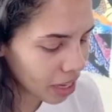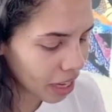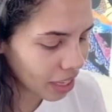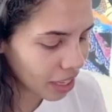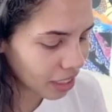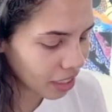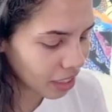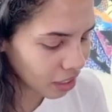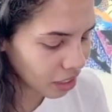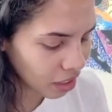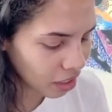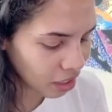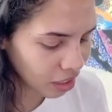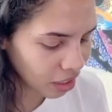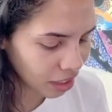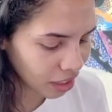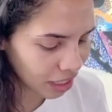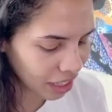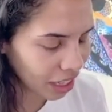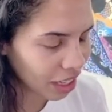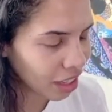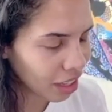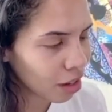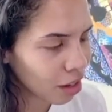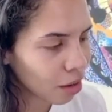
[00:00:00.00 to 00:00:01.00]
has to
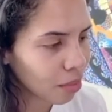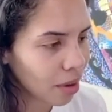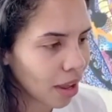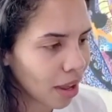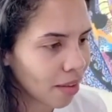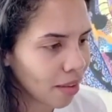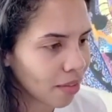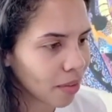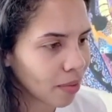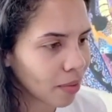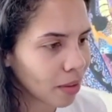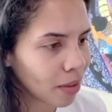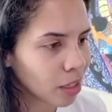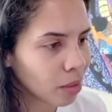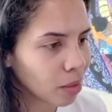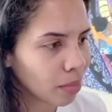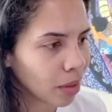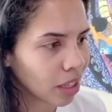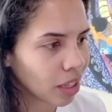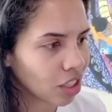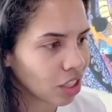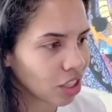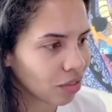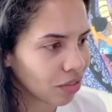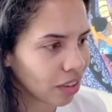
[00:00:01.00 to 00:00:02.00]
get away from this
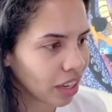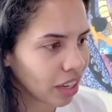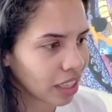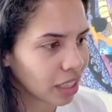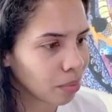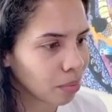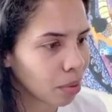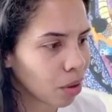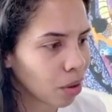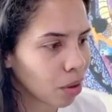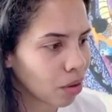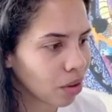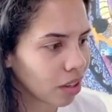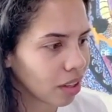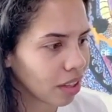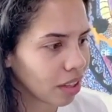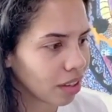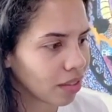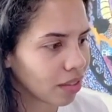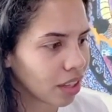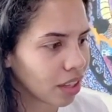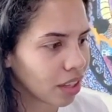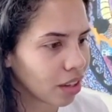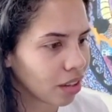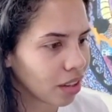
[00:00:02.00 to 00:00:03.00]
bunch and find the
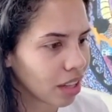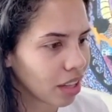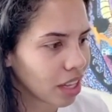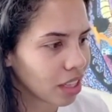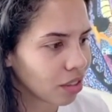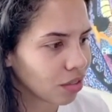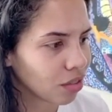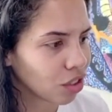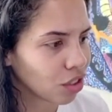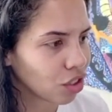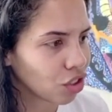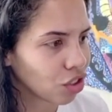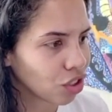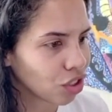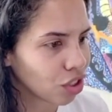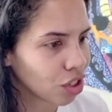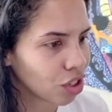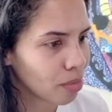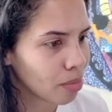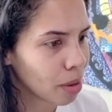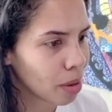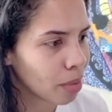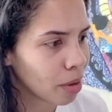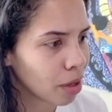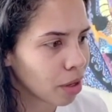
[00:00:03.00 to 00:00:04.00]
poneglyph though, that's for sure.
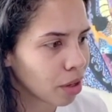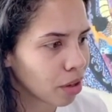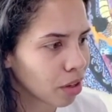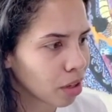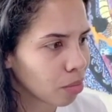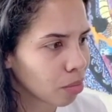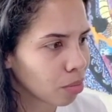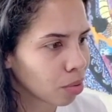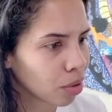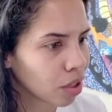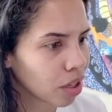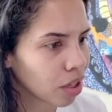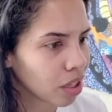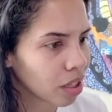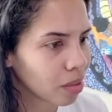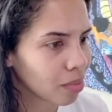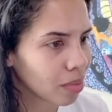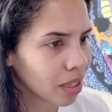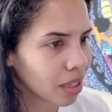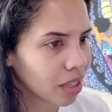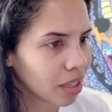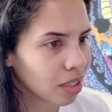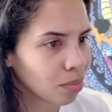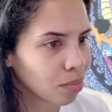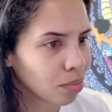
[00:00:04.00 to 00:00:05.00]
Maybe her and Brooke,
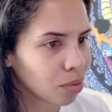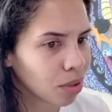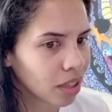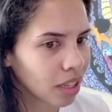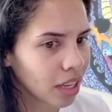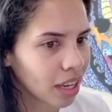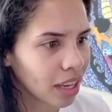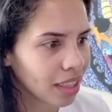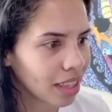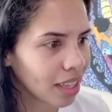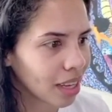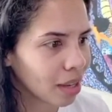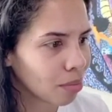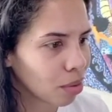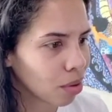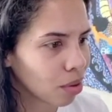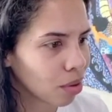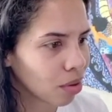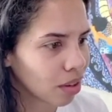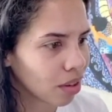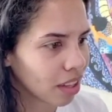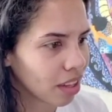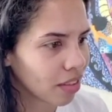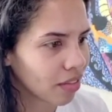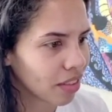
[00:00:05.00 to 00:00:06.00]
because Brooke had that
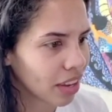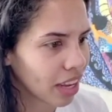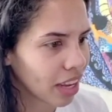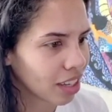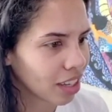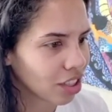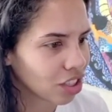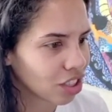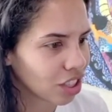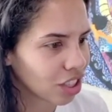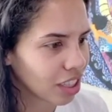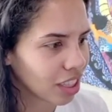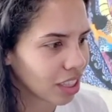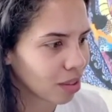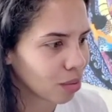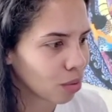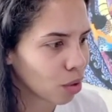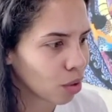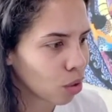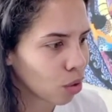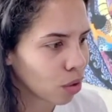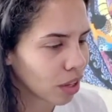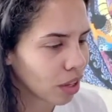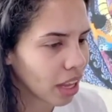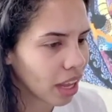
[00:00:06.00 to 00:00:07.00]
poneglyph action in
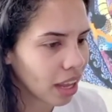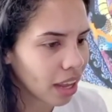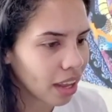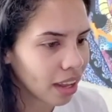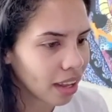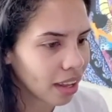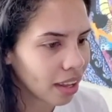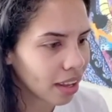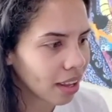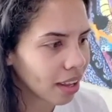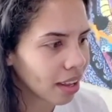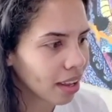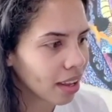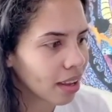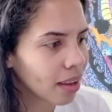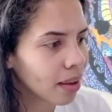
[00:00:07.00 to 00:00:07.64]
Whole Cake.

Aim of the exercise = The answer must reproduce every line of the records above exactly, with all pictures left out.

Task response =
[00:00:00.00 to 00:00:01.00]
has to
[00:00:01.00 to 00:00:02.00]
get away from this
[00:00:02.00 to 00:00:03.00]
bunch and find the
[00:00:03.00 to 00:00:04.00]
poneglyph though, that's for sure.
[00:00:04.00 to 00:00:05.00]
Maybe her and Brooke,
[00:00:05.00 to 00:00:06.00]
because Brooke had that
[00:00:06.00 to 00:00:07.00]
poneglyph action in
[00:00:07.00 to 00:00:07.64]
Whole Cake.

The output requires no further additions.